L’Enclos

L’Enclos, un film d’Armand Gatti

 966637791  Ce film est projeté actuellement en hommage à Armand Gatti, bientôt 91 ans, écrivain, dramaturge, qui  a écrit  de nombreuses pièces, dont déjà en 1962,  La Vie imaginaire de l’éboueur Auguste G. au T.N.P. de Villeurbanne, mise en scène de Jacques Rosner, puis La Deuxième Existence du camp de Tatenberg par Gisèle Tavet au Théâtre des Célestins à Lyon, et Le Voyage du Grand Tchou, mise en scène de Roland Monod au TQM de Marseille…
Suivirent, entre autres, Chant public pour deux chaises électriques, puis La Passion du général Franco, créée en 1968, dont les répétitions  avaient été interdites, à la demande du gouvernement espagnol!
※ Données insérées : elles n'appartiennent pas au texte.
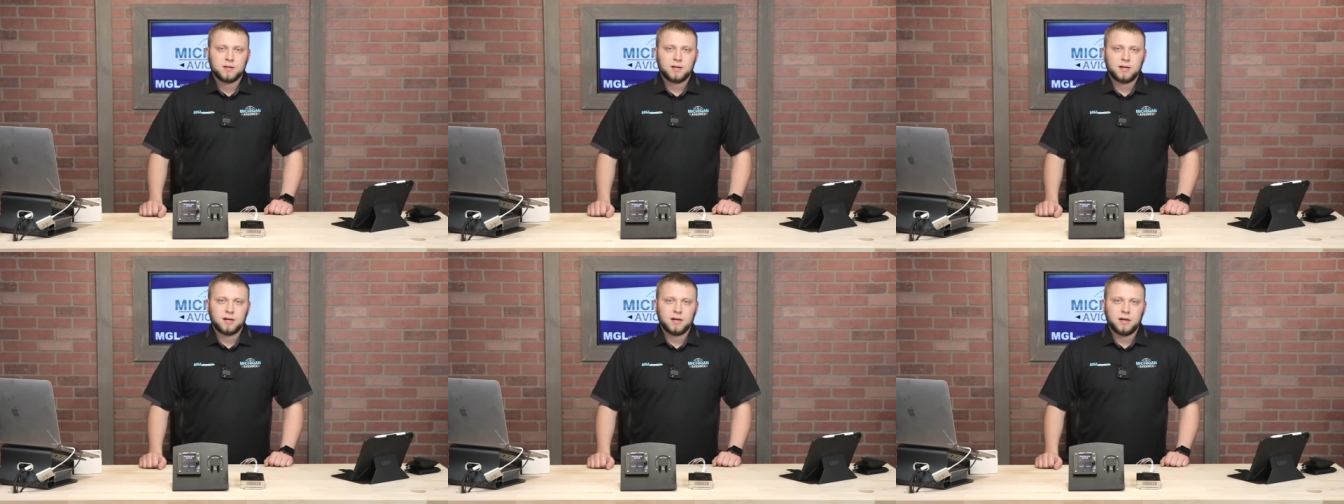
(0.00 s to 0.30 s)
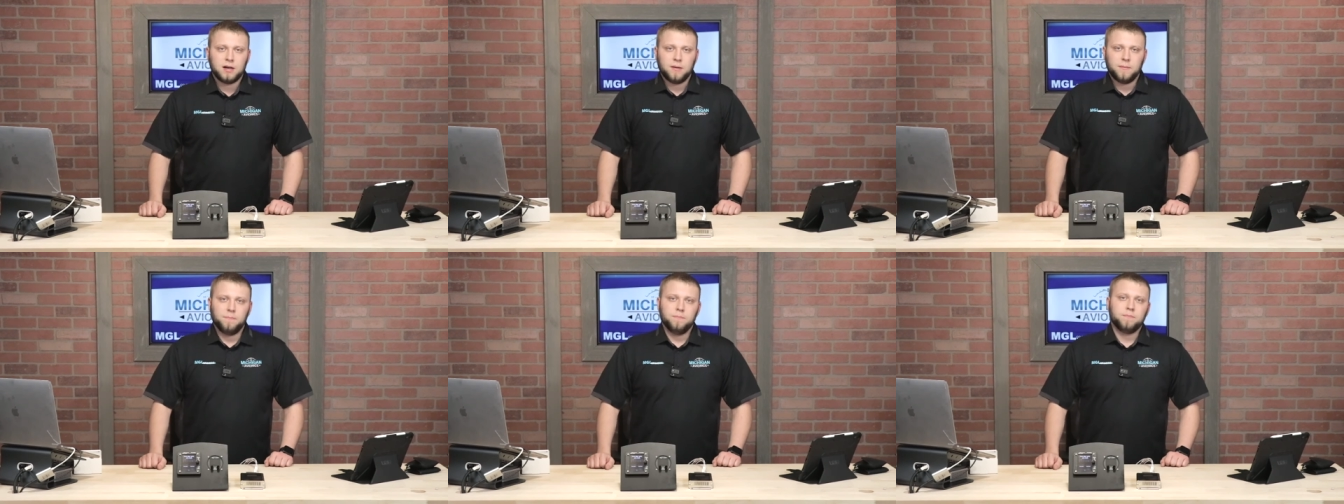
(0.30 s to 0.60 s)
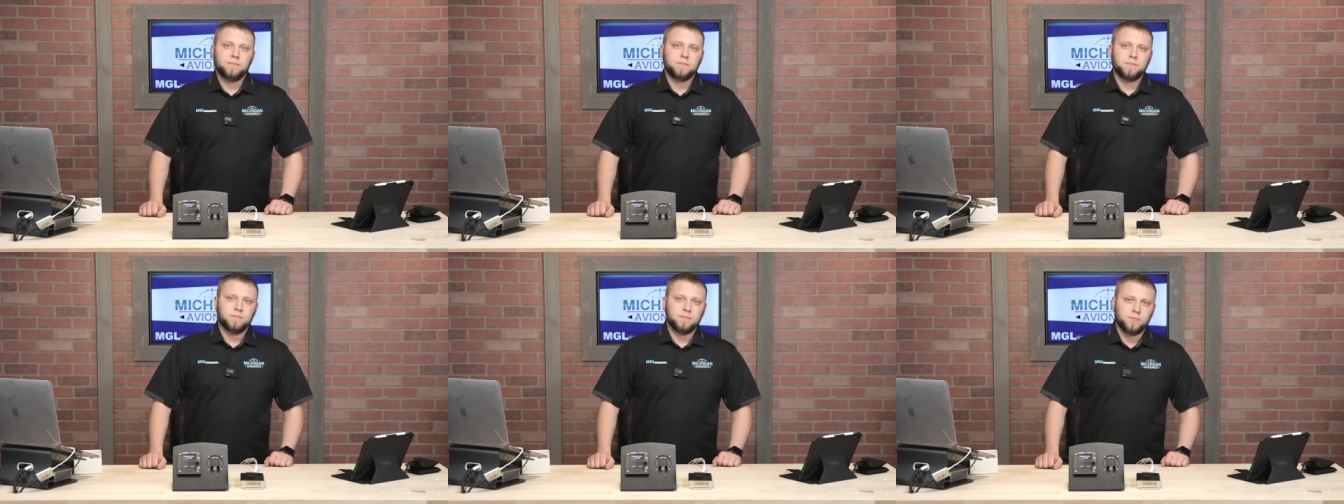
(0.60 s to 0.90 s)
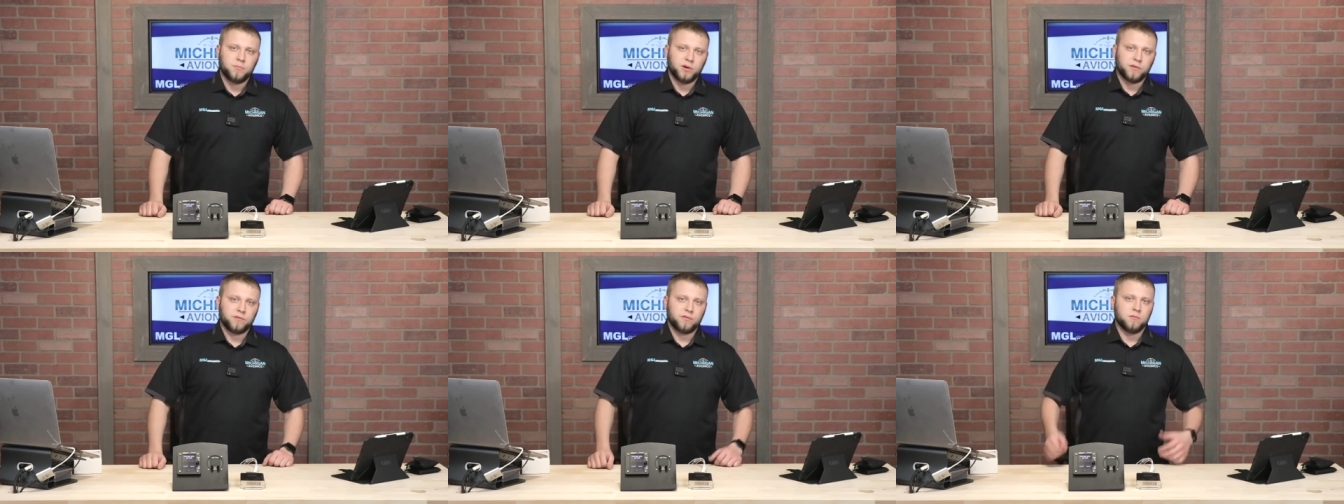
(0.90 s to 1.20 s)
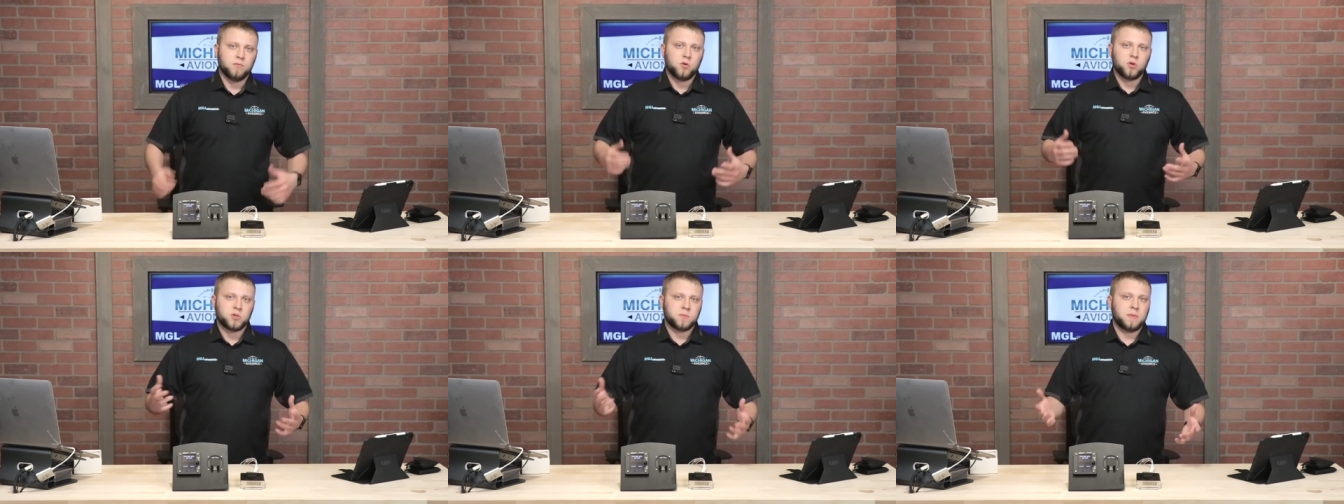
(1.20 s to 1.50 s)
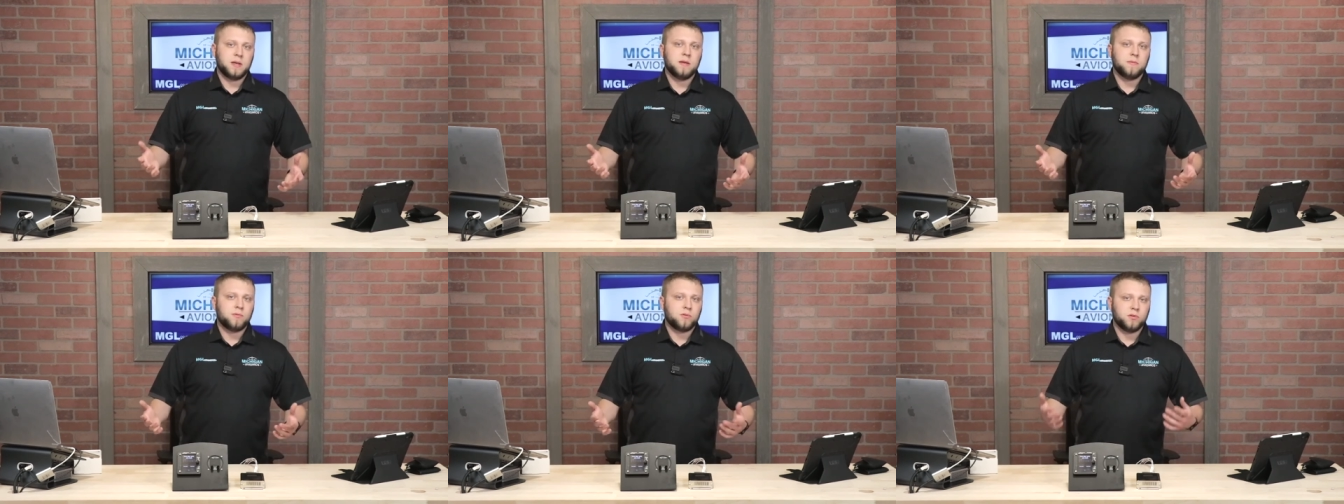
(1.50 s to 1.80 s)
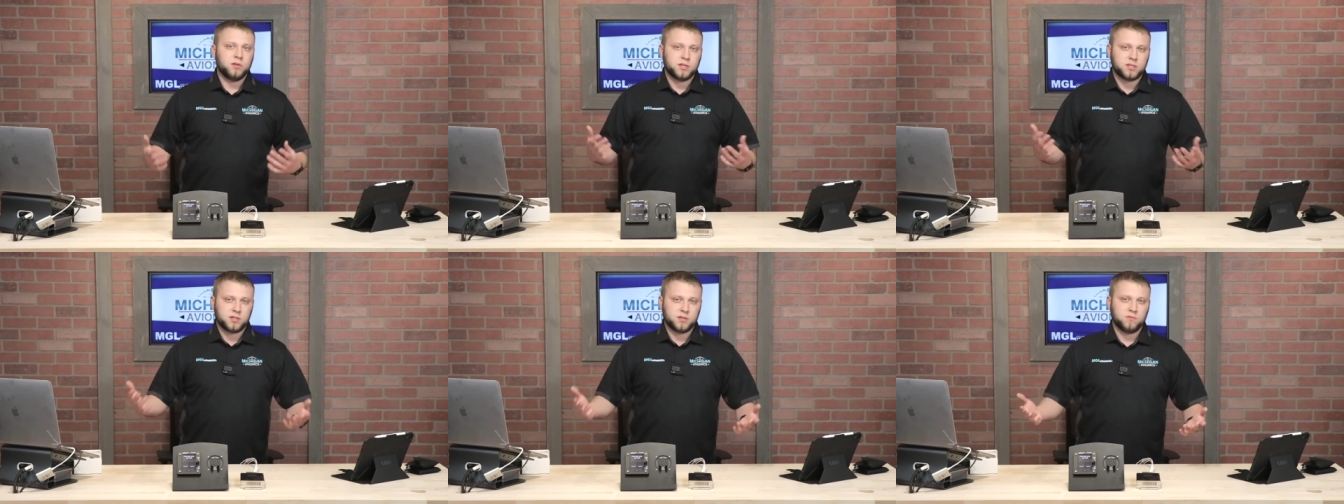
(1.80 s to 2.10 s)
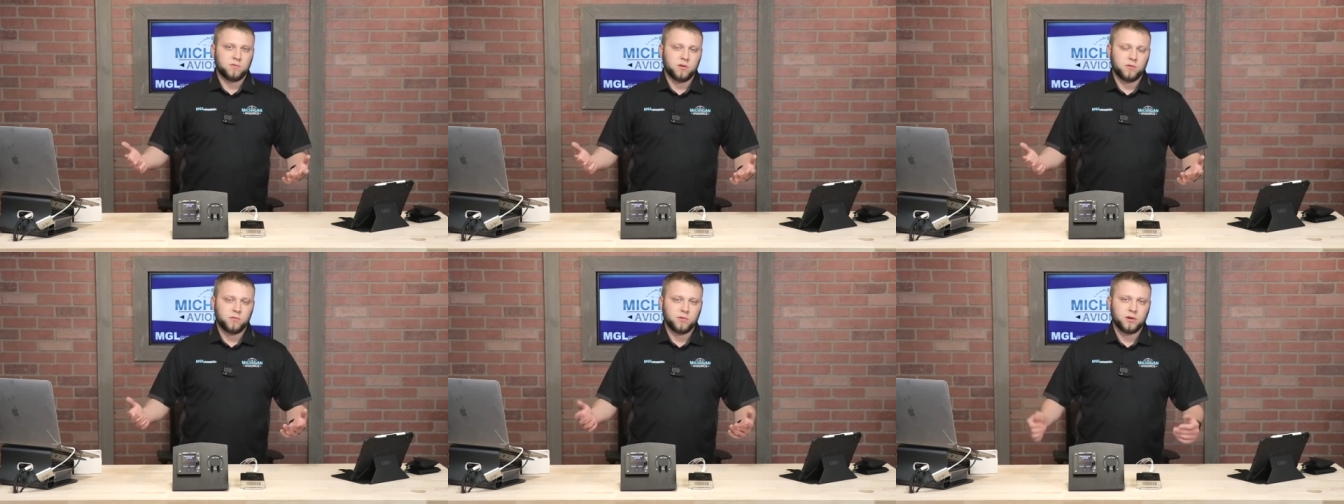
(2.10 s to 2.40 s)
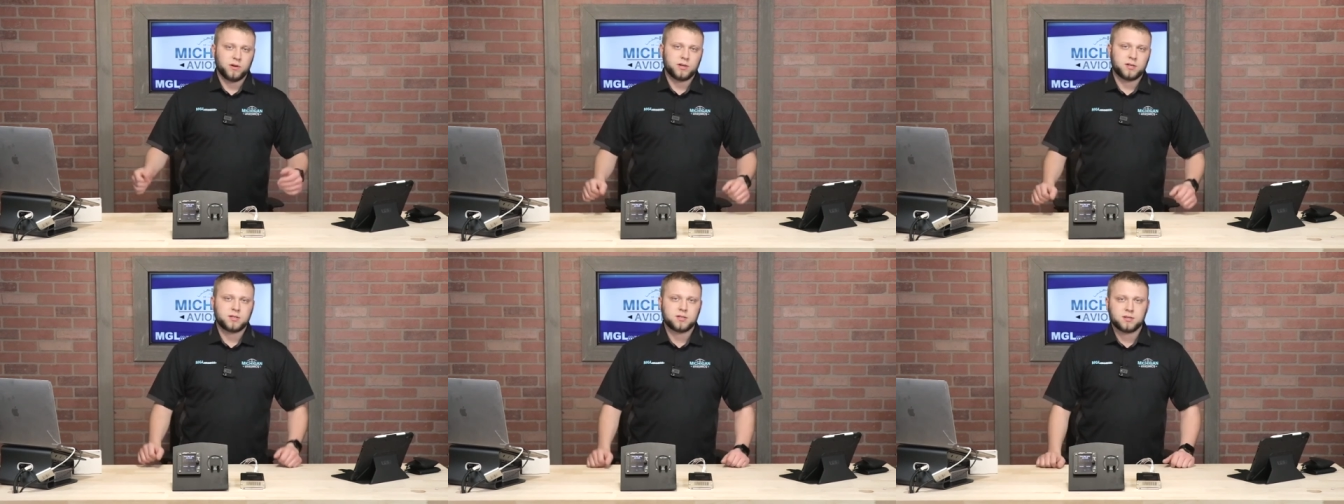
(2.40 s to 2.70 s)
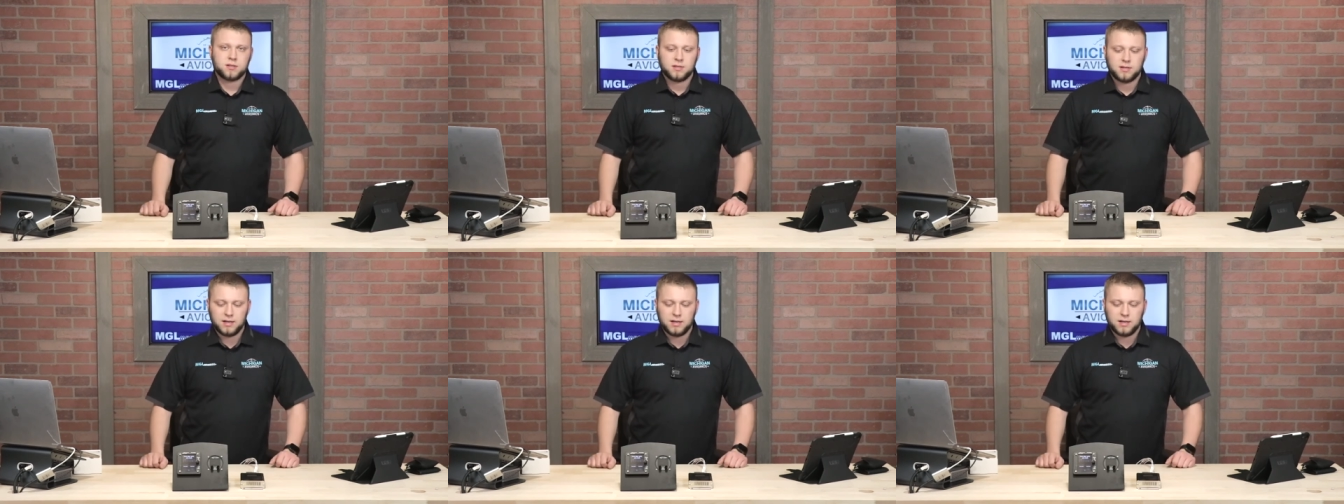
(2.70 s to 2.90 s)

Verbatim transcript: Um, but for most people, this is what works.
Armand Gatti est aussi cinéaste.
L’Enclos (1961), son premier film, présenté au festival de Cannes, remporta le Prix de de la critique, et à Moscou, celui de la mise en scène. Il réalisera en 1963, à Cuba, El Otro Cristobal, qui obtiendra  au Festival de Cannes le prix des Écrivains de cinéma et de télévision. Mais on voit rarement ses films, couverts de prix mais souvent censurés, voire interdits dès leur sortie.
Armand Gatti, le poète, l’anarchiste, internationalement reconnu mais éternel exclu…. On se souvient peut-être du mot de Theodor W. Adorno : « On ne peut plus faire de poésie après Auschwitz ». Et donc, à plus forte raison, avec Auschwitz, et sur Auschwitz. Mais L’Enclos n’est pas seulement un film sur le monde concentrationnaire. La grandeur du poète est de détourner les enjeux, et Armand Gatti  a évité ici tous les pièges.
Il s’élève d’emblée au-dessus de son sujet, transcende ce qu’il a de circonstanciel, et nous fait partager l’horreur concentrationnaire. Mais, à chaque mot, geste ou  situation, nous sommes à la fois dans l’histoire, et au-delà de l’histoire, avec les personnages mais aussi avec avec nous-mêmes, spectateurs de notre propre vie.
Avec son intuition de poète, Armand  Gatti dépasse ce que Gilles Deleuze appelle « la donnée de la situation ». Pour savoir ce qu’est L’Enclos, il faut d’abord se demander ce qu’il n’est pas.  Ni un document, témoignage, fable ou parabole.  Ni non plus un cri, prière, protestation, ni surtout pas une dénonciation. Ou tout cela, avec quelque chose en plus: une dimension qui rattache l’indescriptible et l’indicible, à  une  confrontation avec nous-mêmes, et à notre angoisse du temps et de  la mort.
   L’Enclos est une tragédie grecque, au sens où Nietzsche l’avait compris, quand, dans sa vision de  l’ « éternel retour », il reliait la modernité aux transes de la pythie. C’est une lutte pour la vie, pour la fraternité dans la terreur qui soude les personnages dans un chœur unique, face au verdict des Dieux de l’Olympe…
Qu’ils aient ici le visage de S.S., n’a d’ailleurs pas grande importance! Au-dessus du sublime de la trivialité, s’élève le chant de la pitié pour les hommes, pour tous les hommes, qu’il soient victimes et bourreaux. L’Enclos nous rappelle aussi que nous aurions  tort de nous  situer après l’histoire, celle de la Shoah et d’Auschwitz! Les horreurs de l’actualité pourraient vite nous mettre au diapason des horreurs du passé.
Ce film nous fait revivre un passé insoutenable, avec la beauté hiératique d’une cérémonie funèbre,  et  nous projette aussi dans notre monde concentrationnaire actuel. Les projecteurs de L’Enclos éclairent une réalité que l’on aurait tort de confondre avec une histoire ancienne, car elle est  la nôtre, celle de tous les jours… On voit déjà ici  l’affrontement entre la puissance et la masse, et surtout une ébauche de solution de cet affrontement.
La « solution finale » hitlérienne était la tentative encore balbutiante d’une expérience à plus grande échelle, où les hommes sont transformés en rats de laboratoire, dont l’extermination n’est pas programmée comme une fin en soi, mais comme la condition d’un avenir radieux…

Gérard Conio

Salle Saint-André des Arts, jusqu’au 16 décembre et à L’Entrepôt. Et en janvier à Montreuil pendant deux semaines.